In the period from 2001 to 2006, around 4,000 indigenous students began higher education studies but only between 1,000 and 1,200 completed their studies during the same period, according to the Melbourne report.
The dropout rate among indigenous students is particularly high in the first year of degree study, and this reflects the fact that many Aboriginal students must travel long distances to attend classes, are more likely to have childcare commitments and financial disadvantages, and may experience racism on campus.
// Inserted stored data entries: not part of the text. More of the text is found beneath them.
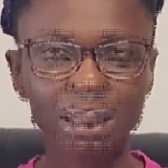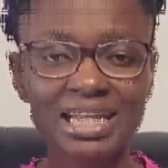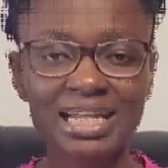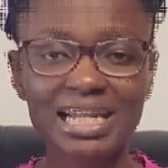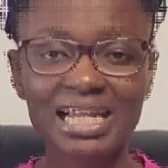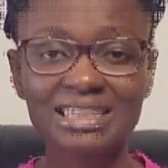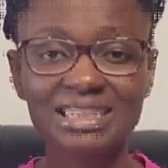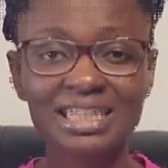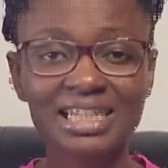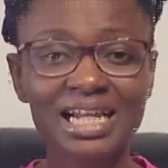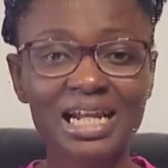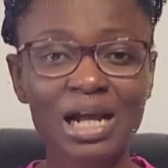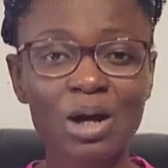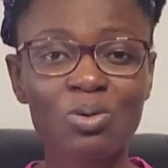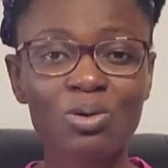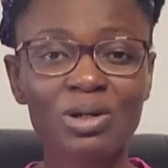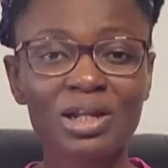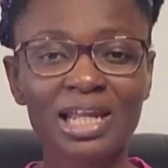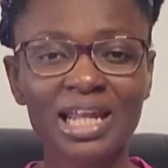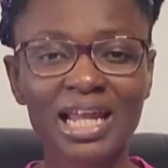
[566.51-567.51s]
The next thing that I
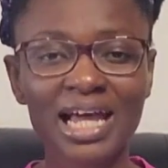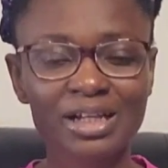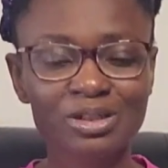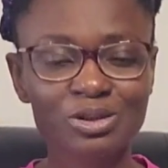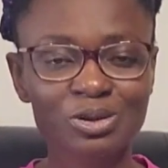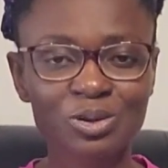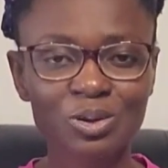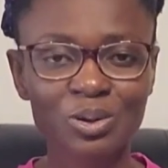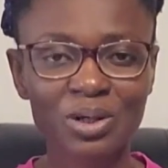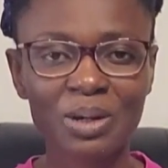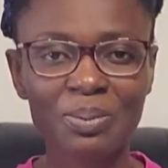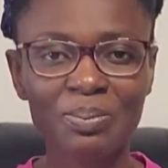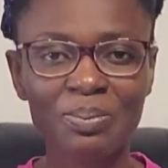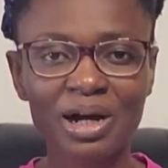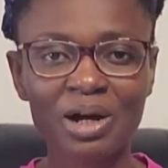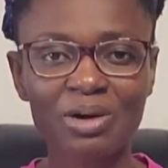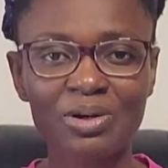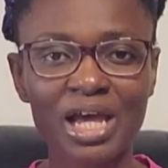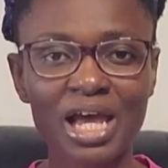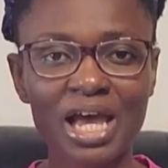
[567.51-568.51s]
would like to talk
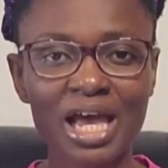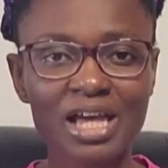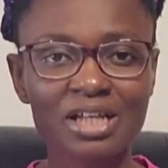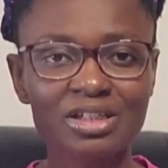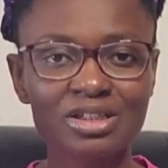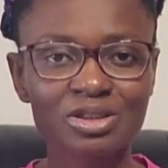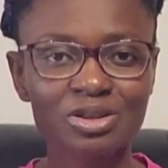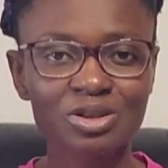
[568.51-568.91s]
about is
Professor Houston said Aboriginal students face challenges in reaching university over and above those from other low socio-economic groups.
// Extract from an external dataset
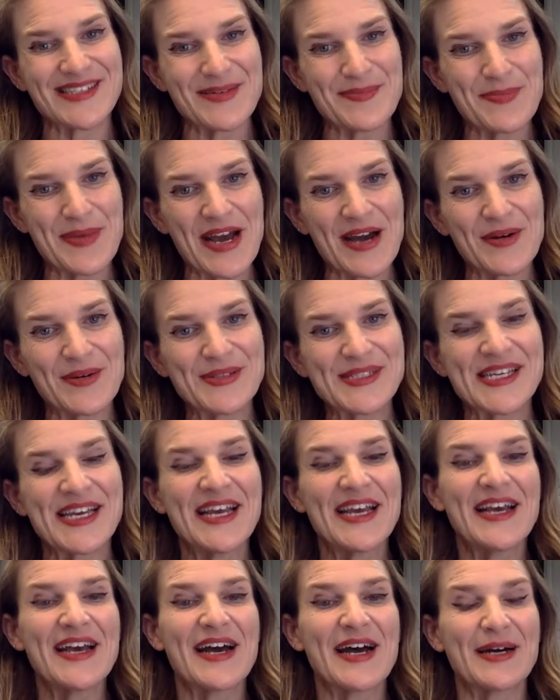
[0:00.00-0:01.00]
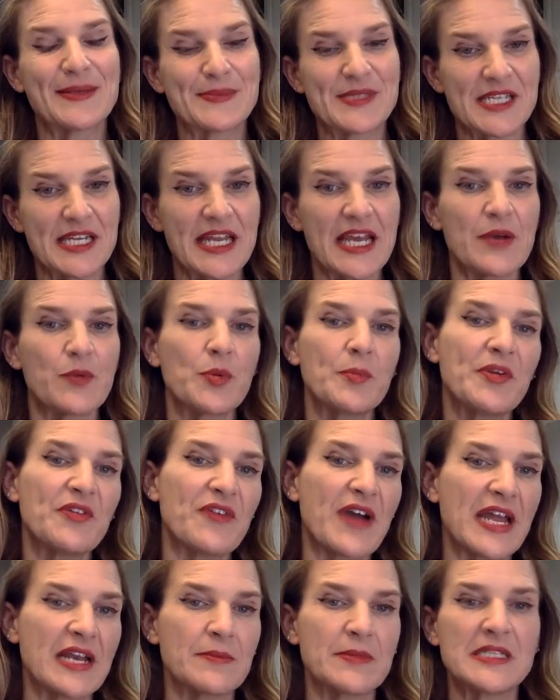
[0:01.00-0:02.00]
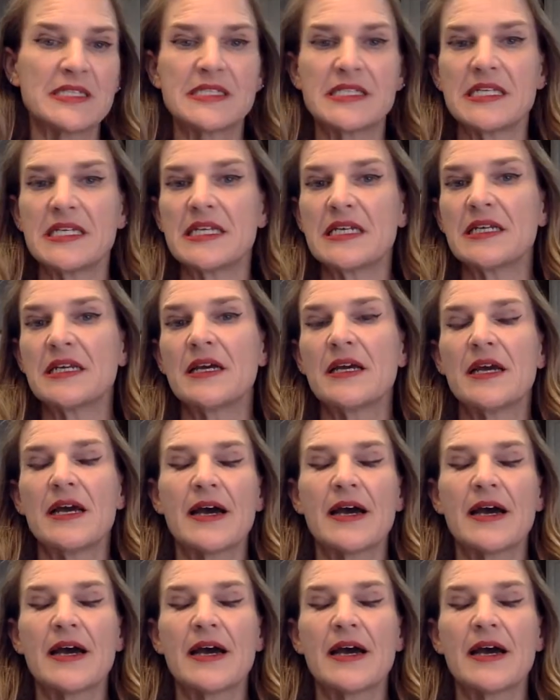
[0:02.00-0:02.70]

about. Today will be vitamin D.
He said that for some indigenous people English is their fourth language; their life expectancy is far lower than for other poor Australians; and the "collective memory" of serious racial prejudice is still fresh in the community's mind.
"So much of institutional life in Australia is intolerant of difference," he added, recalling that indigenous people at a cultural centre on the doorstep of his university were afraid to enter the campus because they remembered being chased away by security guards in the past.
Professor Houston said that if Australia's institutions, including universities, started to understand the different cultural, social, familial and community realities for indigenous people, then barriers could be broken.
Call for support units
Mr Gafa called for greater investment in "indigenous support units", where Aboriginal students could access academic and pastoral help, allowing them to acclimatise to university life, and assistance towards the deferred cost of tuition.
Professor Lee said progress had been made over the past 10 years and momentum would be created as the Aboriginal student population increased.
"As more indigenous students enrol at university, they provide role models and support for others," he said.
He added that some universities - especially those in rural areas - had seen levels of enrolment by Aboriginal students reach parity with the average for the population as a whole, and the range of subjects being studied by indigenous students had increased.
"Previously, they tended to be confined to indigenous study programmes, but now they are undertaking subjects such as law, medicine, nursing, midwifery, teaching and business," Professor Lee said.
Increasing access to university and academic careers would be a catalyst for change in Australian society generally, said Professor Houston.
"To see Aboriginal people get into academic jobs has an incredible impact on kids' confidence and aspirations," he said, adding that growing involvement in research by indigenous people would also bene-fit those communities.
However, although policies seem to be moving in the right direction, the disadvantage for the Aboriginal population is deep-rooted.
Mr Gafa said the recent row involving Professor Behrendt highlighted the complexity of the problem because it was a reminder that "indigenous Australia is not one homogenous society but an amalgamation of many different cultures and people".
Professor Houston said universities and academics must play a central role in finding solutions rather than focusing on a storm whipped up by elements of the media "not particularly recognised" for their balance on Aboriginal issues.
He added that elements of Australian society still believed that Aboriginal people should "give up trying to be different".
"That is not an option," he said. "There have been people trying those arguments for 200 years and they have got to understand that we are not going to give up and we are not going to go away."
Professor Behrendt will hope that by the time her review is published, the controversy over what she accepts was a badly judged comment will have died down, and the media will be focusing on the real issues at hand.